Melhor filme de Bernardo Bertolucci, sem sombras de dúvidas, com a trilha sonora icônica — inspirada de Alberto Moravia — e uma estética que presta homenagem direta a Godard em O Desprezo, tanto na música quanto na direção de arte.
Lindos planos abertos, mise-en-scène milimétrica, para abordar com profundidade a banalidade do mal: o fascismo encarnado num homem ordinário.
Marcello é um personagem que daria um grande prato para a psicanálise.
Abusado na infância por um militar, vive uma relação complexa em que, além de vítima, carrega a culpa por ter sentido prazer — o que influencia sua visão de mundo preconceituosa e sua repulsa contra gays, que se revela na vida adulta.
O ritmo é artístico e lento — meio Antonioni — como se quisesse nos fazer sentir o vazio da vida burguesa, de uma existência que sucumbe tentando ser adequada.
O filme é sobre fascismo e guerra por outra ótica: uma abordagem séria, que se distancia do tom onírico de Amarcord, de Fellini.
Marcello é um homem que faz de tudo para ser normal, para se adequar à sociedade, mesmo que isso exija trair suas próprias convicções, seus mentores intelectuais, e sua ideologia.
Trai a si mesmo para se enquadrar em estereótipos. Pede permissão para existir.
Ora, há muitos paralelos com jovens atuais: gente que, nas redes sociais, copia os outros, busca posição e aprovação segundo o capital simbólico da sociedade — ou o ditado por seus pais.
Tentam fazer algo “útil” e “adequado” para se sentirem aceitos. Para se sentirem normais.
E assim desfrutam da sua mediocridade feliz, como os “últimos homens” de Nietzsche — aqueles que vivem do conforto e do bem-estar.
Marcello casa-se com uma mulher banal, daquelas mais comuns, apenas para sentir-se dentro dos padrões.
Colabora com o fascismo, comete inúmeros pecados — que precisam da absolvição de um padre pederasta e fascista como ele — tudo para fingir normalidade.

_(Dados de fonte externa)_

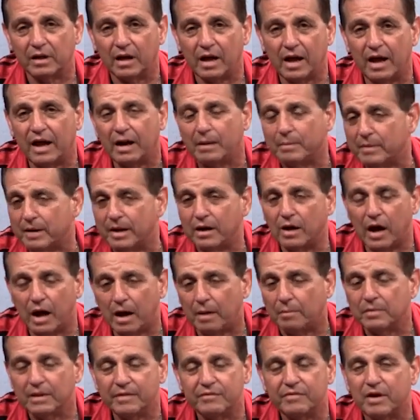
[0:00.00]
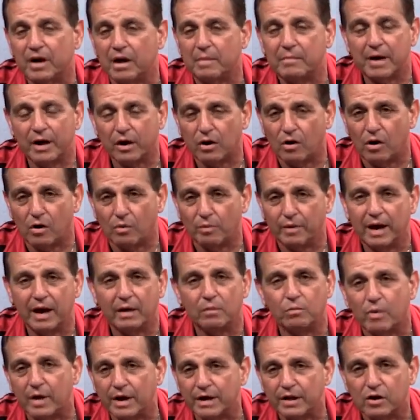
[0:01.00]
and I'm living on my own. We had
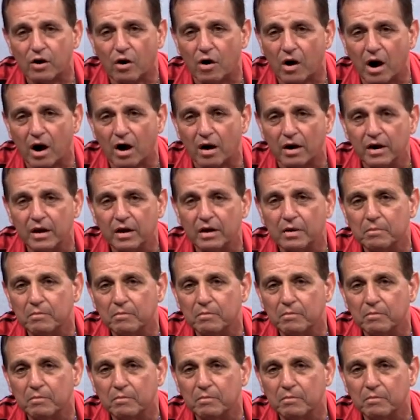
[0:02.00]
one car.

No fim, como toda boa pessoa que tenta se enquadrar, acaba vencido pelo próprio fracasso: preso na própria histeria, num surto psicótico onde acusa os gays que odeia de cometerem, além da sodomia, a “sodomia explícita e sem vaselina” — que é colaborar com o fascismo.
A “banalidade do mal”, como define Hannah Arendt, mostra como o mal alienado — cumprido como uma tarefa administrativa — é praticado por homens normais, zelosos no cumprimento de seus deveres.
E o resultado disso é o genocídio de uma raça.
E o extermínio de toda a condição ontológica de humanidade no homem.